Source: Radio New Zealand

Chlöe Swarbrick delivers her ‘State of the Planet’ speech. RNZ / Mark Papalii

The Green Party is calling for a national plan to electrify homes, transport and industry with natural energy, as a response to the fuel crisis.

Party co-leaders Marama Davidson and Chlöe Swarbrick have delivered their ‘State of the Planet’ speeches in Wellington.

The annual address is the Greens version of the sweeping ‘State of the Nation’ speeches delivered by leaders of other political parties.

First to speak, Davidson said the Middle East war was a human catastrophe and New Zealand’s dependence on unpredictable global fossil fuel markets needed to end.

“What is happening in the Middle East is, first and foremost, a human catastrophe,” she said. “Civilians are being killed and injured, livelihoods are being destroyed, international law is being broken.

“The warnings about fossil fuel dependence, about food sovereignty, about what happens when a small country ties its fate to extractive, corporate and ultimately unstable global systems… those were not abstract concerns. They are what families across this country are living through right now.”

She said households were feeling the brunt of the fuel crisis’s economic impacts.

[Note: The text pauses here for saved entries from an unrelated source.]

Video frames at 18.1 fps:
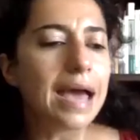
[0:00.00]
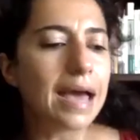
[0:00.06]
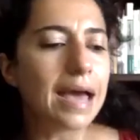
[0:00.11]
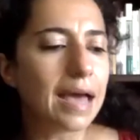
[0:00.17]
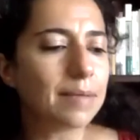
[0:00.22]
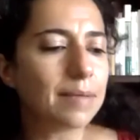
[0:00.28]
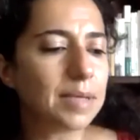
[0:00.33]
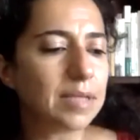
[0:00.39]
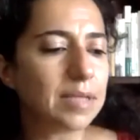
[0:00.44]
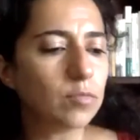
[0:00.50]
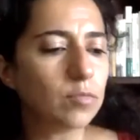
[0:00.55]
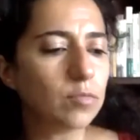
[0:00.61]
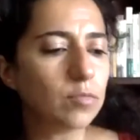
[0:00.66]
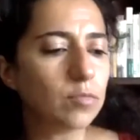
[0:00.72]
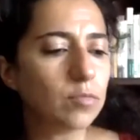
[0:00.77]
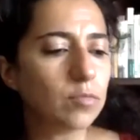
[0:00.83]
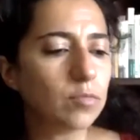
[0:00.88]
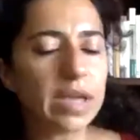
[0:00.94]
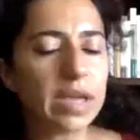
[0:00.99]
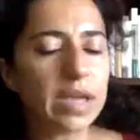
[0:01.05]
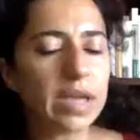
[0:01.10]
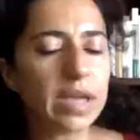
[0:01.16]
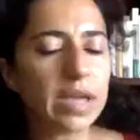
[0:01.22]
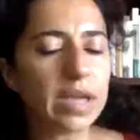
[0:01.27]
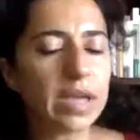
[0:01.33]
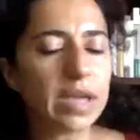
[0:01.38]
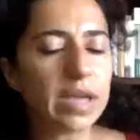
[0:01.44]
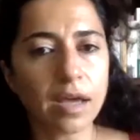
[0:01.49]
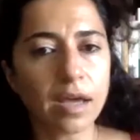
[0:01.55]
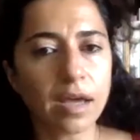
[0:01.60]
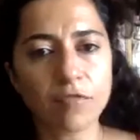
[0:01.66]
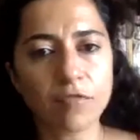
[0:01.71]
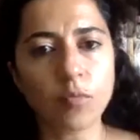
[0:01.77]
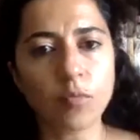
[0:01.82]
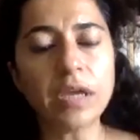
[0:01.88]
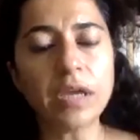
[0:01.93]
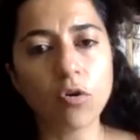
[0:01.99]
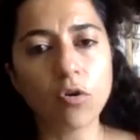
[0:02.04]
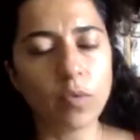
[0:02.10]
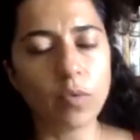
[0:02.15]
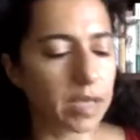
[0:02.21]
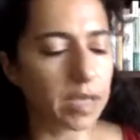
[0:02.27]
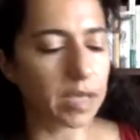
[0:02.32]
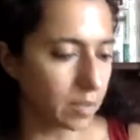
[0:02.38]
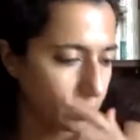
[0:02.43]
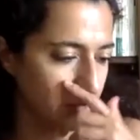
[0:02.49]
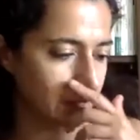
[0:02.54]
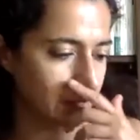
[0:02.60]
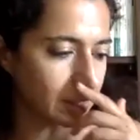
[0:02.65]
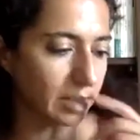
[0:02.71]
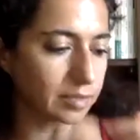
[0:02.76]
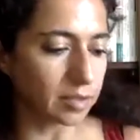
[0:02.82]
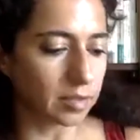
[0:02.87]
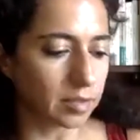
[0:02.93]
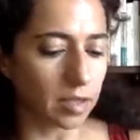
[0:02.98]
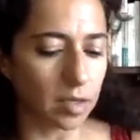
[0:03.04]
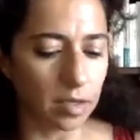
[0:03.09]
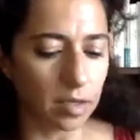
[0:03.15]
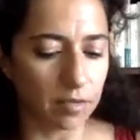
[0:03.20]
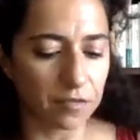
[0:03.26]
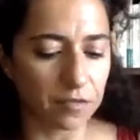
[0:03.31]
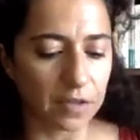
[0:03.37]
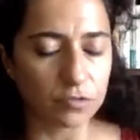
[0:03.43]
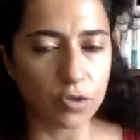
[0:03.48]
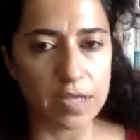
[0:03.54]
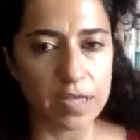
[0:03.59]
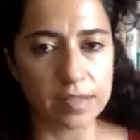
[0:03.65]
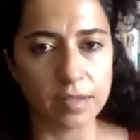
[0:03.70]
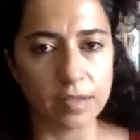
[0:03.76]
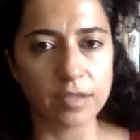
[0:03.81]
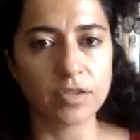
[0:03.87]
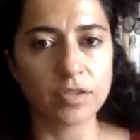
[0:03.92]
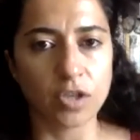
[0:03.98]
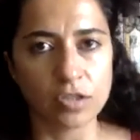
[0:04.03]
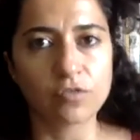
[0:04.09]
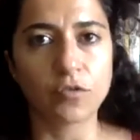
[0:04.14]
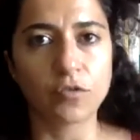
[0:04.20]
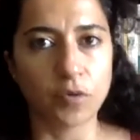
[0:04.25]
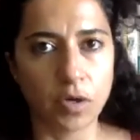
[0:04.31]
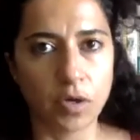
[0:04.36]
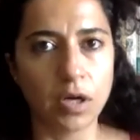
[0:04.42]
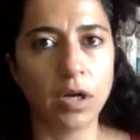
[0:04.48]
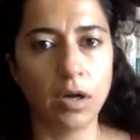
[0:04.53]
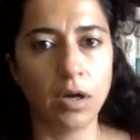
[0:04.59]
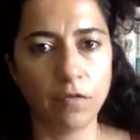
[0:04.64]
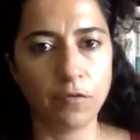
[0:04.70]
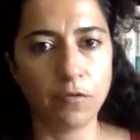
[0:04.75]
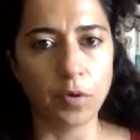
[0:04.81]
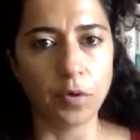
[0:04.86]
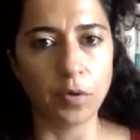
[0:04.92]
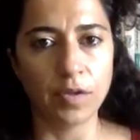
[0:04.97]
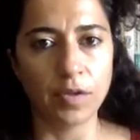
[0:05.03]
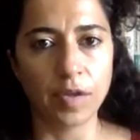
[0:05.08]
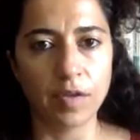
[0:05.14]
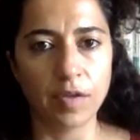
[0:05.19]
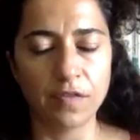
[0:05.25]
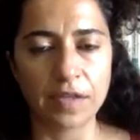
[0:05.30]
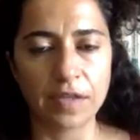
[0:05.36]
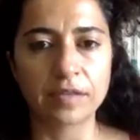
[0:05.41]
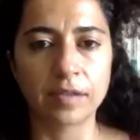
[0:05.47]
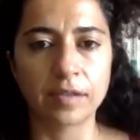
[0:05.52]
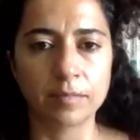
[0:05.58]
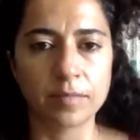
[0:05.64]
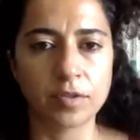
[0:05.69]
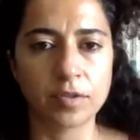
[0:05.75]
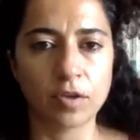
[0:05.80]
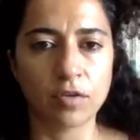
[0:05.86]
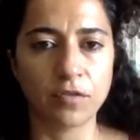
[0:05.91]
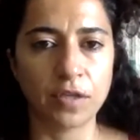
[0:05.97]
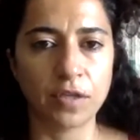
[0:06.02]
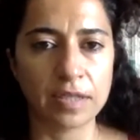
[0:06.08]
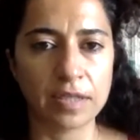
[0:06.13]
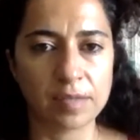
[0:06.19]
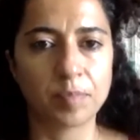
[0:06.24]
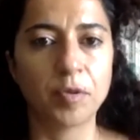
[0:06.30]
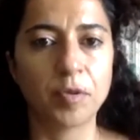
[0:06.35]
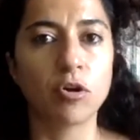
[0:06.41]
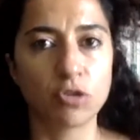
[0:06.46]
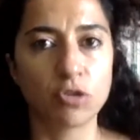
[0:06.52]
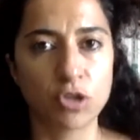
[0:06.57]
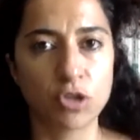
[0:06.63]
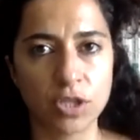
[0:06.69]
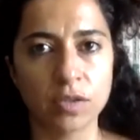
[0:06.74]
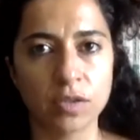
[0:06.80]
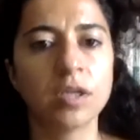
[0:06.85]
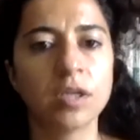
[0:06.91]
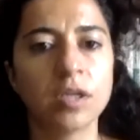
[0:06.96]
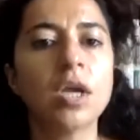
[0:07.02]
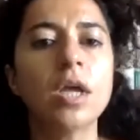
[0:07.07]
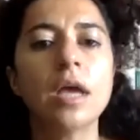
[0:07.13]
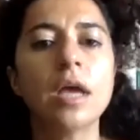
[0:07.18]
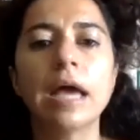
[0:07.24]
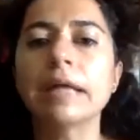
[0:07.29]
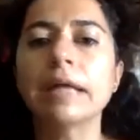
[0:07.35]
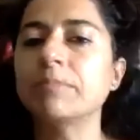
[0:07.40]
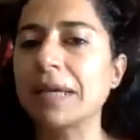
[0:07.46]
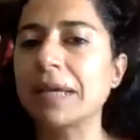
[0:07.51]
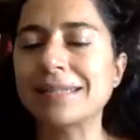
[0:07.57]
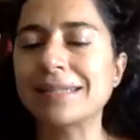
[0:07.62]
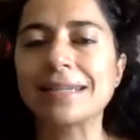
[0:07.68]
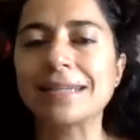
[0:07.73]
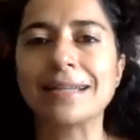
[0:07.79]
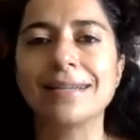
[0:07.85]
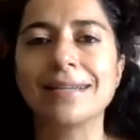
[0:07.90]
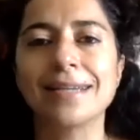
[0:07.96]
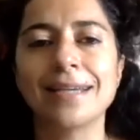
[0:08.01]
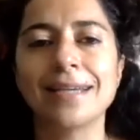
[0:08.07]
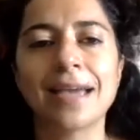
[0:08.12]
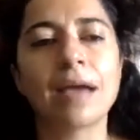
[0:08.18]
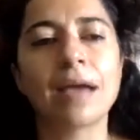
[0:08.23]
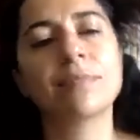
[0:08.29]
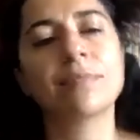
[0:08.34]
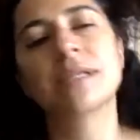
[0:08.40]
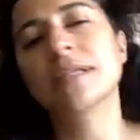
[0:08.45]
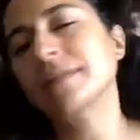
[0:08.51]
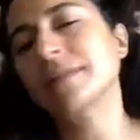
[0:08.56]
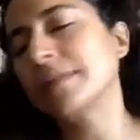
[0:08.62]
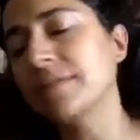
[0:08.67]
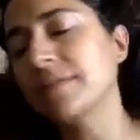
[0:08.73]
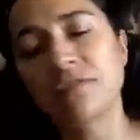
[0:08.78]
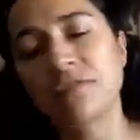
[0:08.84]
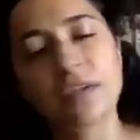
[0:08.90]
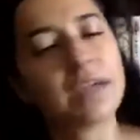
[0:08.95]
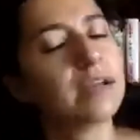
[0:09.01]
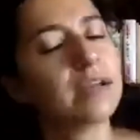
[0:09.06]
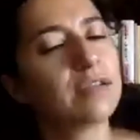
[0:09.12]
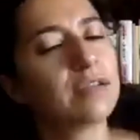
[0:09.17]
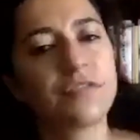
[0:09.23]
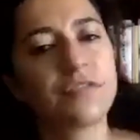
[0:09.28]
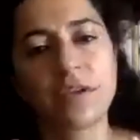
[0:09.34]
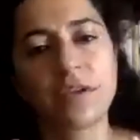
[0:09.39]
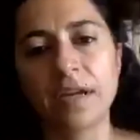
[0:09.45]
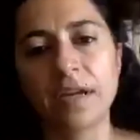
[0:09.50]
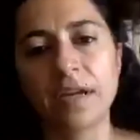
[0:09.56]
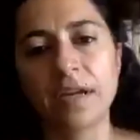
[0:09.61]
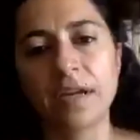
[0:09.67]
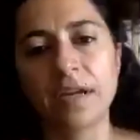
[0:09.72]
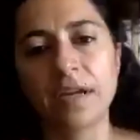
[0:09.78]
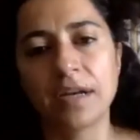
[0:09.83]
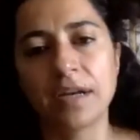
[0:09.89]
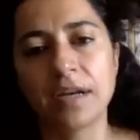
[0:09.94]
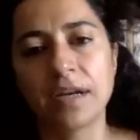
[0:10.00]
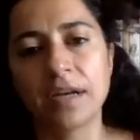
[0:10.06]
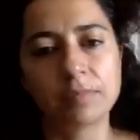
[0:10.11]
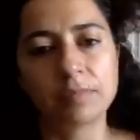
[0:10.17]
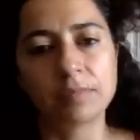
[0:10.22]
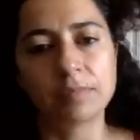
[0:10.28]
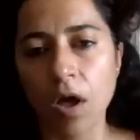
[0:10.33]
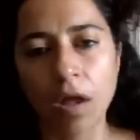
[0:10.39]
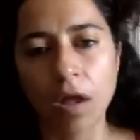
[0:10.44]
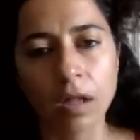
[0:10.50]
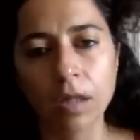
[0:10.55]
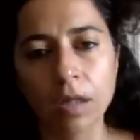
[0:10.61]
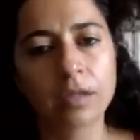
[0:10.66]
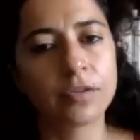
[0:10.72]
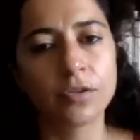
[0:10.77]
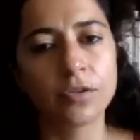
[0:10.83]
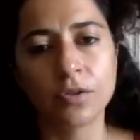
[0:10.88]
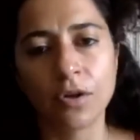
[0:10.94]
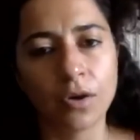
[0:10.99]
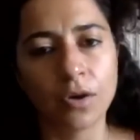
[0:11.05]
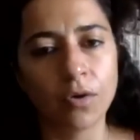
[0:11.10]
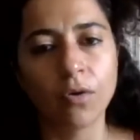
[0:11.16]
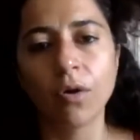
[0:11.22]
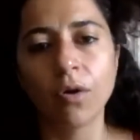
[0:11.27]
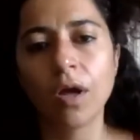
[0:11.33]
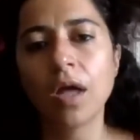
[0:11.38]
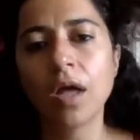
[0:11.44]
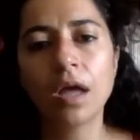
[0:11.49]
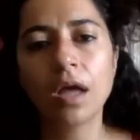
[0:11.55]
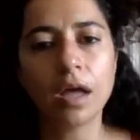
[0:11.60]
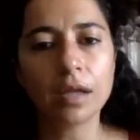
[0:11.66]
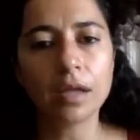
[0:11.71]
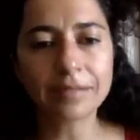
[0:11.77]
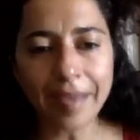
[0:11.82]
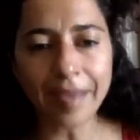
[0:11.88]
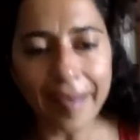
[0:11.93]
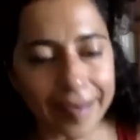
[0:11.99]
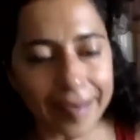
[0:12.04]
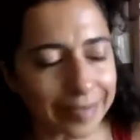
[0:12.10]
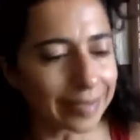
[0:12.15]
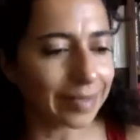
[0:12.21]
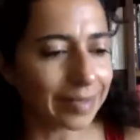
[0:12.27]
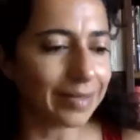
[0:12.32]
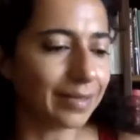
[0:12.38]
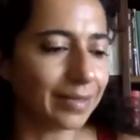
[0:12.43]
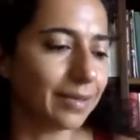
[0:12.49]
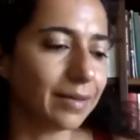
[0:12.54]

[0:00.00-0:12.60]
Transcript: I mean, we started a fundraiser just for the victims of the explosion, and basically, I mean, it's a very small, you know, a tiny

“The cost of food, of energy, of rent keeps climbing, while wages stay flat. Communities that were already struggling are being hit hardest by rising price, by wars they did not start, by a global fossil-fuel economy that treats ordinary people as an afterthought.

“These crises do not sit apart from each other. This is not a theory, it is people struggling to cover the weekly shop.”

Swarbrick spoke about the party’s call for a National Electrification Plan to build energy security.

“We must electrify everything we can,” she said. “We need homegrown, sustainable resilience in our energy system, powering everything we do.

“We don’t need to depend on expensive fossil fuels hauled from the other side of the planet. We have everything we need here, at home.

“No-one is hoarding, attacking, or starting wars over sun, wind, water and geothermal energy. They don’t come through the Strait of Hormuz.

Marama Davidson delivers her ‘State of the Planet’ speech. RNZ / Mark Papalii

“We can immediately harness the power of our sun to power our homes, schools, farms and marae.”

She said such an electrification plan would cut household power bills and build energy security.

“There is no trade-off between fixing the cost of living, addressing the fossil-fuel crisis and climate crisis. They are the same problem, all driven by the same rules that prioritise profit over people and planet,” Swarbrick said.

“We can lower the cost of living by rolling out rooftop solar and batteries for all homeowners, renters, marae, schools, farms.”

The Green Party is also calling for the government to boost funding for public transport networks it had previously declined.

“It would have cost $150 million to expand the networks, just three quarters of just one of the subsidies the Luxon government is instead dishing out to support fossil-fuel dependence.”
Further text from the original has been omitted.